Return-Path: <axboe@suse.de>
Delivered-To: kernel@kolivas.org
Received: from bhhdoa.org.au (bhhdoa.org.au [216.17.101.199])
	by mail.kolivas.org (Postfix) with ESMTP id B2F1E3E52C
	for <kernel@kolivas.org>; Wed, 14 Jul 2004 22:12:16 +1000 (EST)
Received: from virtualhost.dk (ns.virtualhost.dk [195.184.98.160])
	by bhhdoa.org.au (Postfix) with ESMTP id 08EEB50B4E
	for <kernel@kolivas.org>; Wed, 14 Jul 2004 05:45:00 -0400 (EDT)
Received: from [62.242.22.158] (helo=wiggum.home.kernel.dk)
	by virtualhost.dk with esmtp (Exim 3.36 #1)
	id 1BkicB-0006v8-00; Wed, 14 Jul 2004 14:11:59 +0200
Received: from axboe by wiggum.home.kernel.dk with local (Exim 4.30)
	id 1Bkic9-0001Rn-N4; Wed, 14 Jul 2004 14:11:57 +0200
Date: Wed, 14 Jul 2004 14:11:57 +0200
From: Jens Axboe <axboe@suse.de>
To: Andrew Morton <akpm@osdl.org>
Cc: kernel@kolivas.org
Subject: [axboe@suse.de: Re: [waider@waider.ie: some sort of IDE-related hang in the last two or three 2.6test kernel rpms]]
Message-ID: <20040714121157.GA5558@suse.de>
Mime-Version: 1.0
Content-Type: text/plain; charset=us-ascii
Content-Disposition: inline


Two fixes:

o Still a potential __GFP_WAIT allocation under queue lock

o memset crq after alloc, with slab poisoning enabled rb_next() can
  return crap next pointer.

----- Forwarded message from Jens Axboe <axboe@suse.de> -----

From: Jens Axboe <axboe@suse.de>
Date: Wed, 14 Jul 2004 11:56:27 +0200
To: Arjan van de Ven <arjanv@redhat.com>
Subject: Re: [waider@waider.ie: some sort of IDE-related hang in the last two or three 2.6test kernel rpms]

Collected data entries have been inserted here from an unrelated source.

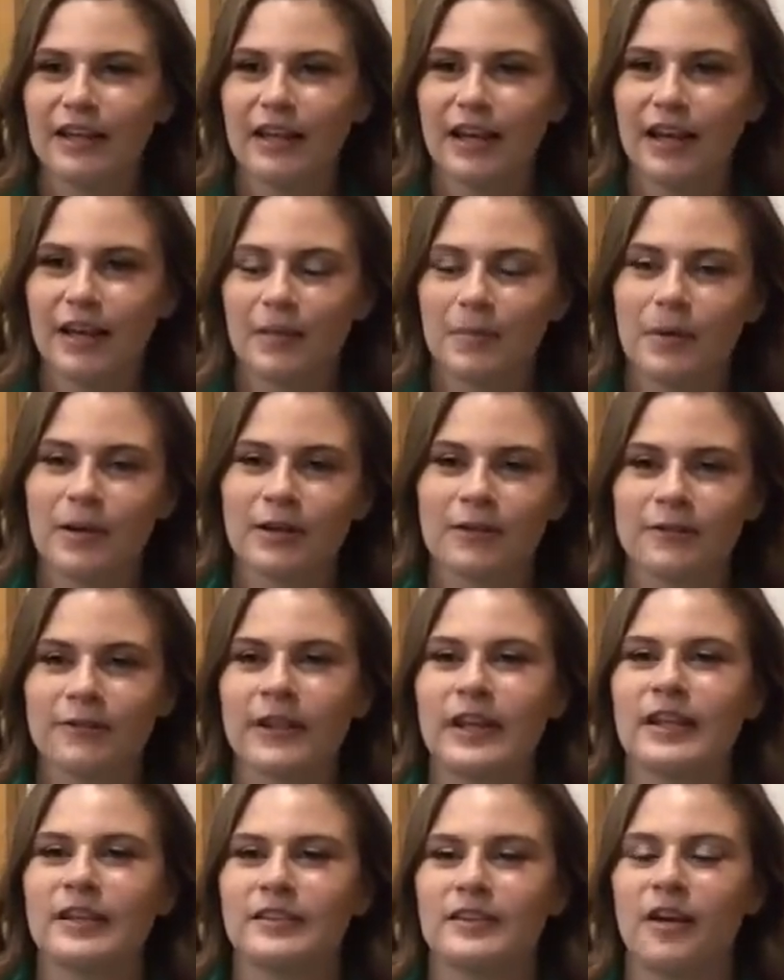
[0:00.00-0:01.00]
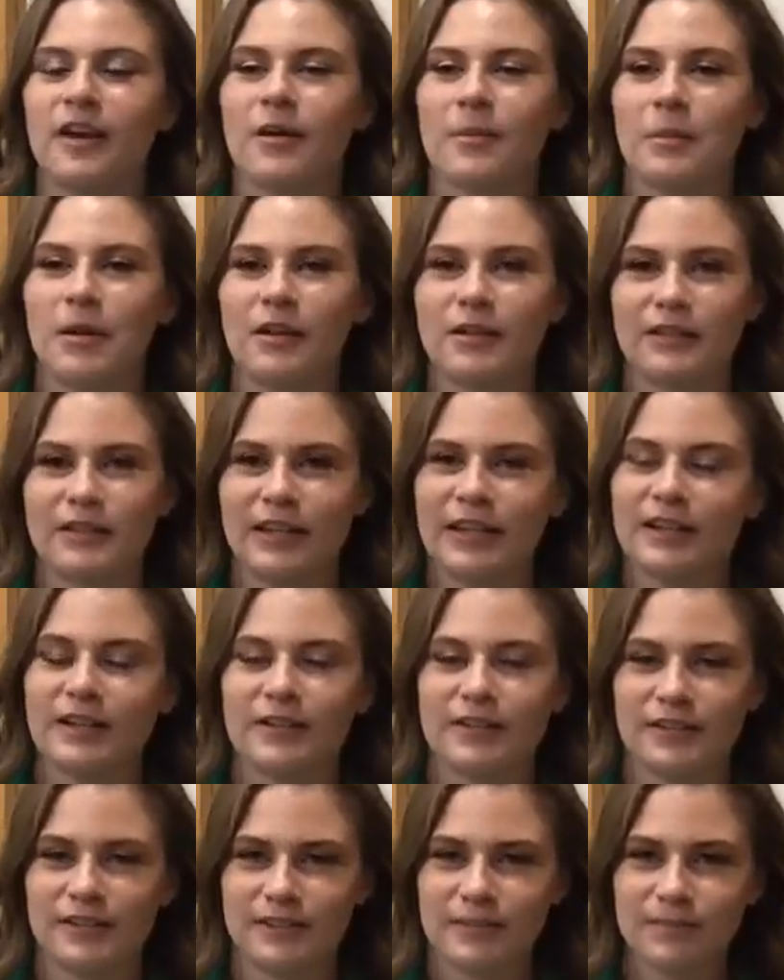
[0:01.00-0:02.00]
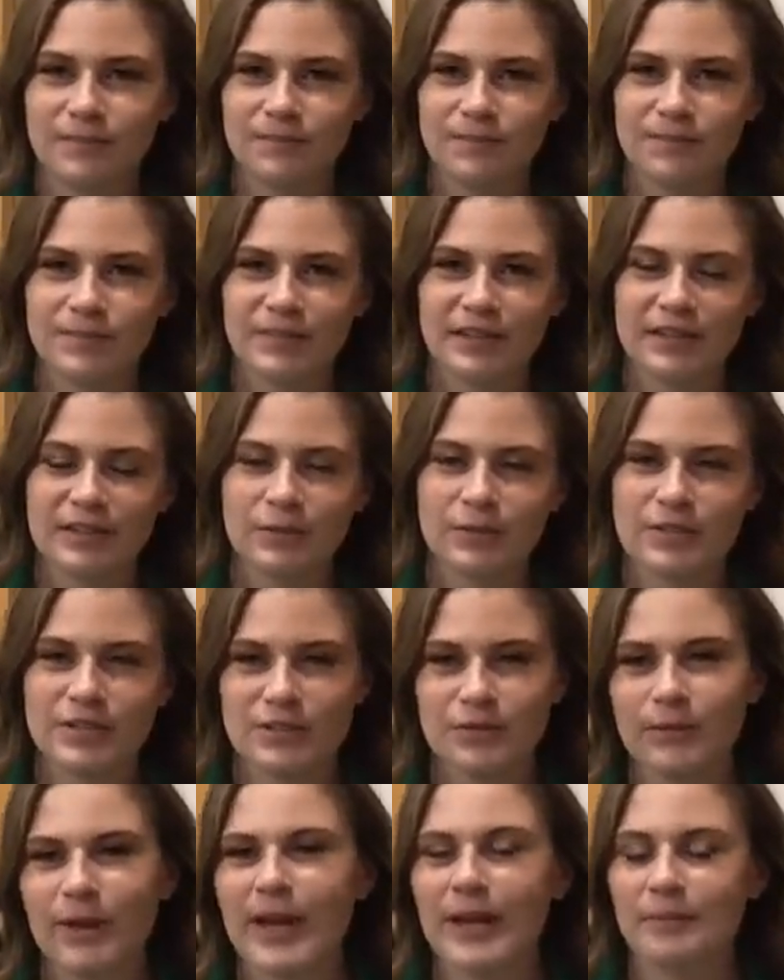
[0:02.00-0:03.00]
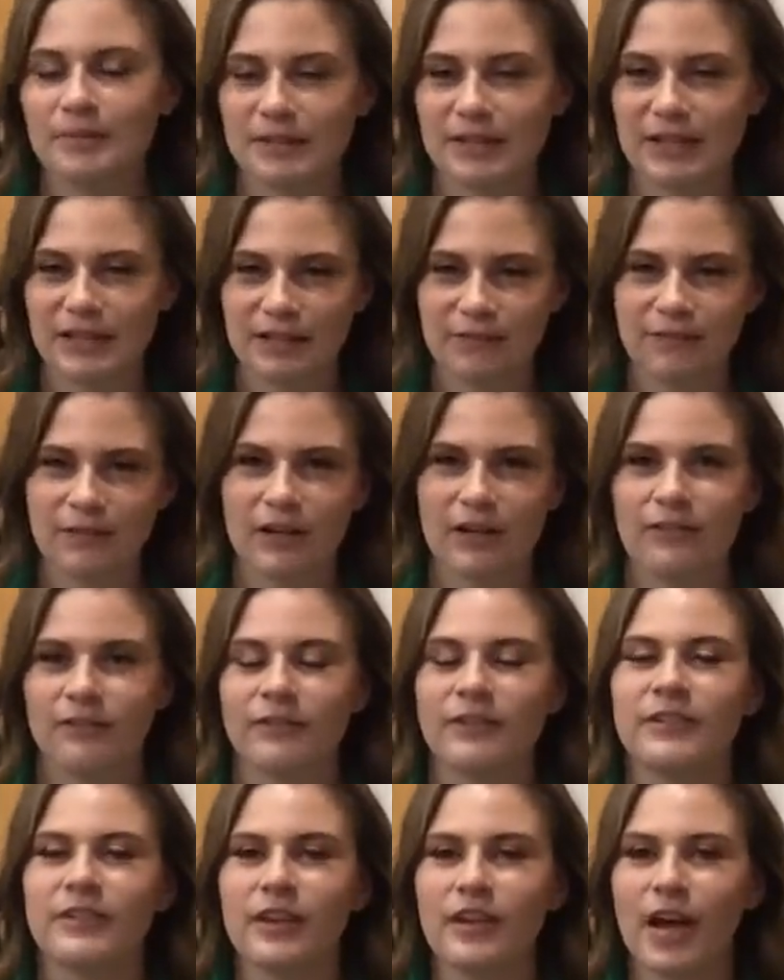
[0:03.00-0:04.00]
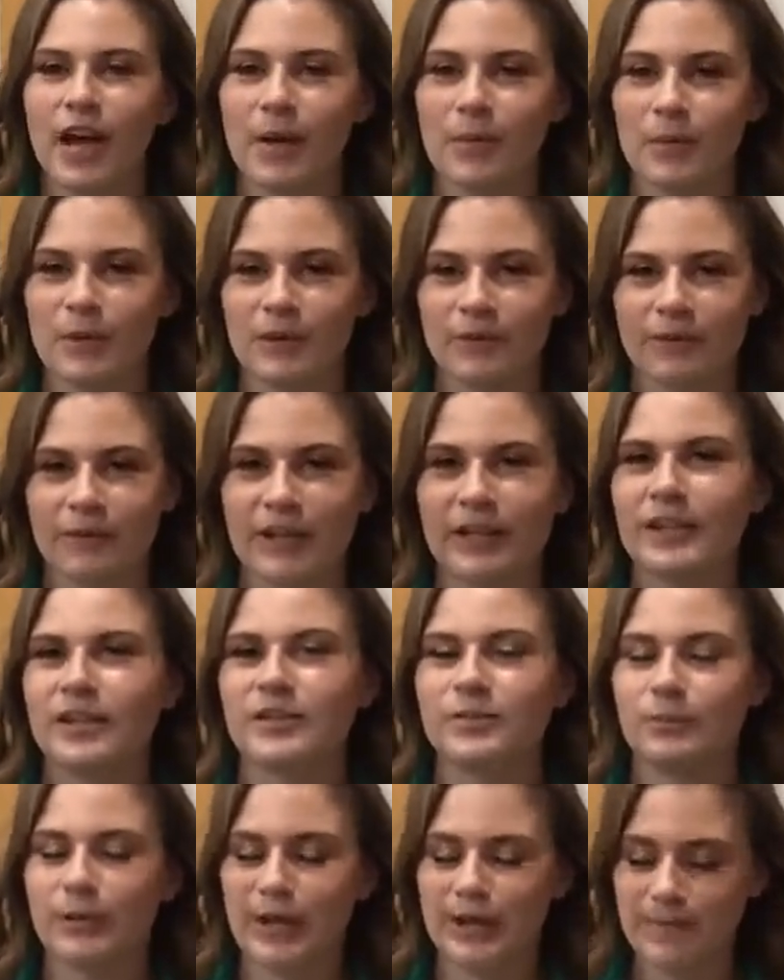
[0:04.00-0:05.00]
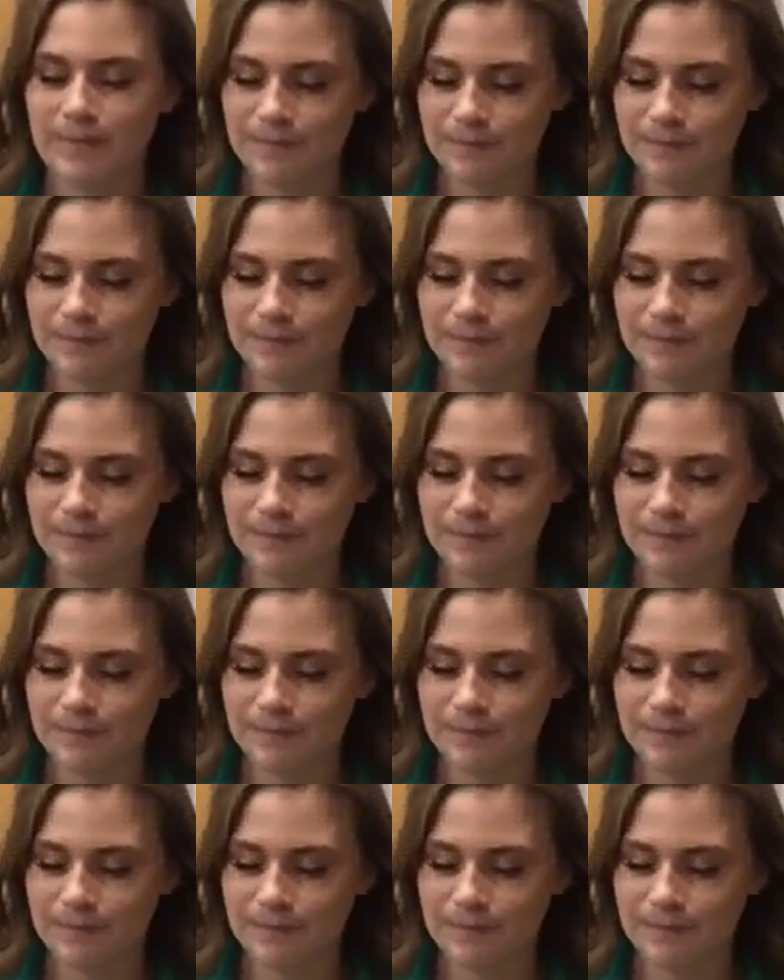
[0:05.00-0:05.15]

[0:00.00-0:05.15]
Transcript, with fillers: Uh, butterflies are pollinators, which is why I'm sitting in front of our butterfly display.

On Wed, Jul 14 2004, Jens Axboe wrote:
> On Wed, Jul 14 2004, Jens Axboe wrote:
> > On Wed, Jul 14 2004, Arjan van de Ven wrote:
> > > Hi,
> > > 
> > > This is the 3rd such report I get... I wonder if there's still something
> > > wrong with the cfq changes......
> > 
> > Fudge, let me double check it...
> 
> Duh... I'll test this now.

Actually, I think there are two bugs... crq needs to be completey
cleared if it is poisned, else rb_next() can return a bogus pointer.
This one works for me.

Index: linux-2.6.7-ck/drivers/block/cfq-iosched.c
===================================================================
--- linux-2.6.7-ck.orig/drivers/block/cfq-iosched.c	2004-07-30 10:47:18.121053387 +1000
+++ linux-2.6.7-ck/drivers/block/cfq-iosched.c	2004-07-30 10:47:21.923457496 +1000
@@ -460,22 +460,36 @@
 					 int gfp_mask)
 {
 	const int hashval = hash_long(current->tgid, CFQ_QHASH_SHIFT);
-	struct cfq_queue *cfqq = __cfq_find_cfq_hash(cfqd, pid, hashval);
+	struct cfq_queue *cfqq, *new_cfqq = NULL;
+	request_queue_t *q = cfqd->queue;
 
-	if (!cfqq) {
-		cfqq = mempool_alloc(cfq_mpool, gfp_mask);
+retry:
+	cfqq = __cfq_find_cfq_hash(cfqd, pid, hashval);
 
-		if (cfqq) {
-			INIT_LIST_HEAD(&cfqq->cfq_hash);
-			INIT_LIST_HEAD(&cfqq->cfq_list);
-			RB_CLEAR_ROOT(&cfqq->sort_list);
-
-			cfqq->pid = pid;
-			cfqq->queued[0] = cfqq->queued[1] = 0;
-			list_add(&cfqq->cfq_hash, &cfqd->cfq_hash[hashval]);
-		}
+	if (!cfqq) {
+		if (new_cfqq) {
+			cfqq = new_cfqq;
+			new_cfqq = NULL;
+		} else if (gfp_mask & __GFP_WAIT) {
+			spin_unlock_irq(q->queue_lock);
+			new_cfqq = mempool_alloc(cfq_mpool, gfp_mask);
+			spin_lock_irq(q->queue_lock);
+			goto retry;
+		} else
+			return NULL;
+
+		INIT_LIST_HEAD(&cfqq->cfq_hash);
+		INIT_LIST_HEAD(&cfqq->cfq_list);
+		RB_CLEAR_ROOT(&cfqq->sort_list);
+
+		cfqq->pid = pid;
+		cfqq->queued[0] = cfqq->queued[1] = 0;
+		list_add(&cfqq->cfq_hash, &cfqd->cfq_hash[hashval]);
 	}
 
+	if (new_cfqq)
+		mempool_free(new_cfqq, cfq_mpool);
+
 	return cfqq;
 }
 
@@ -653,6 +667,7 @@
 
 	crq = mempool_alloc(cfqd->crq_pool, gfp_mask);
 	if (crq) {
+		memset(crq, 0, sizeof(*crq));
 		RB_CLEAR(&crq->rb_node);
 		crq->request = rq;
 		crq->cfq_queue = NULL;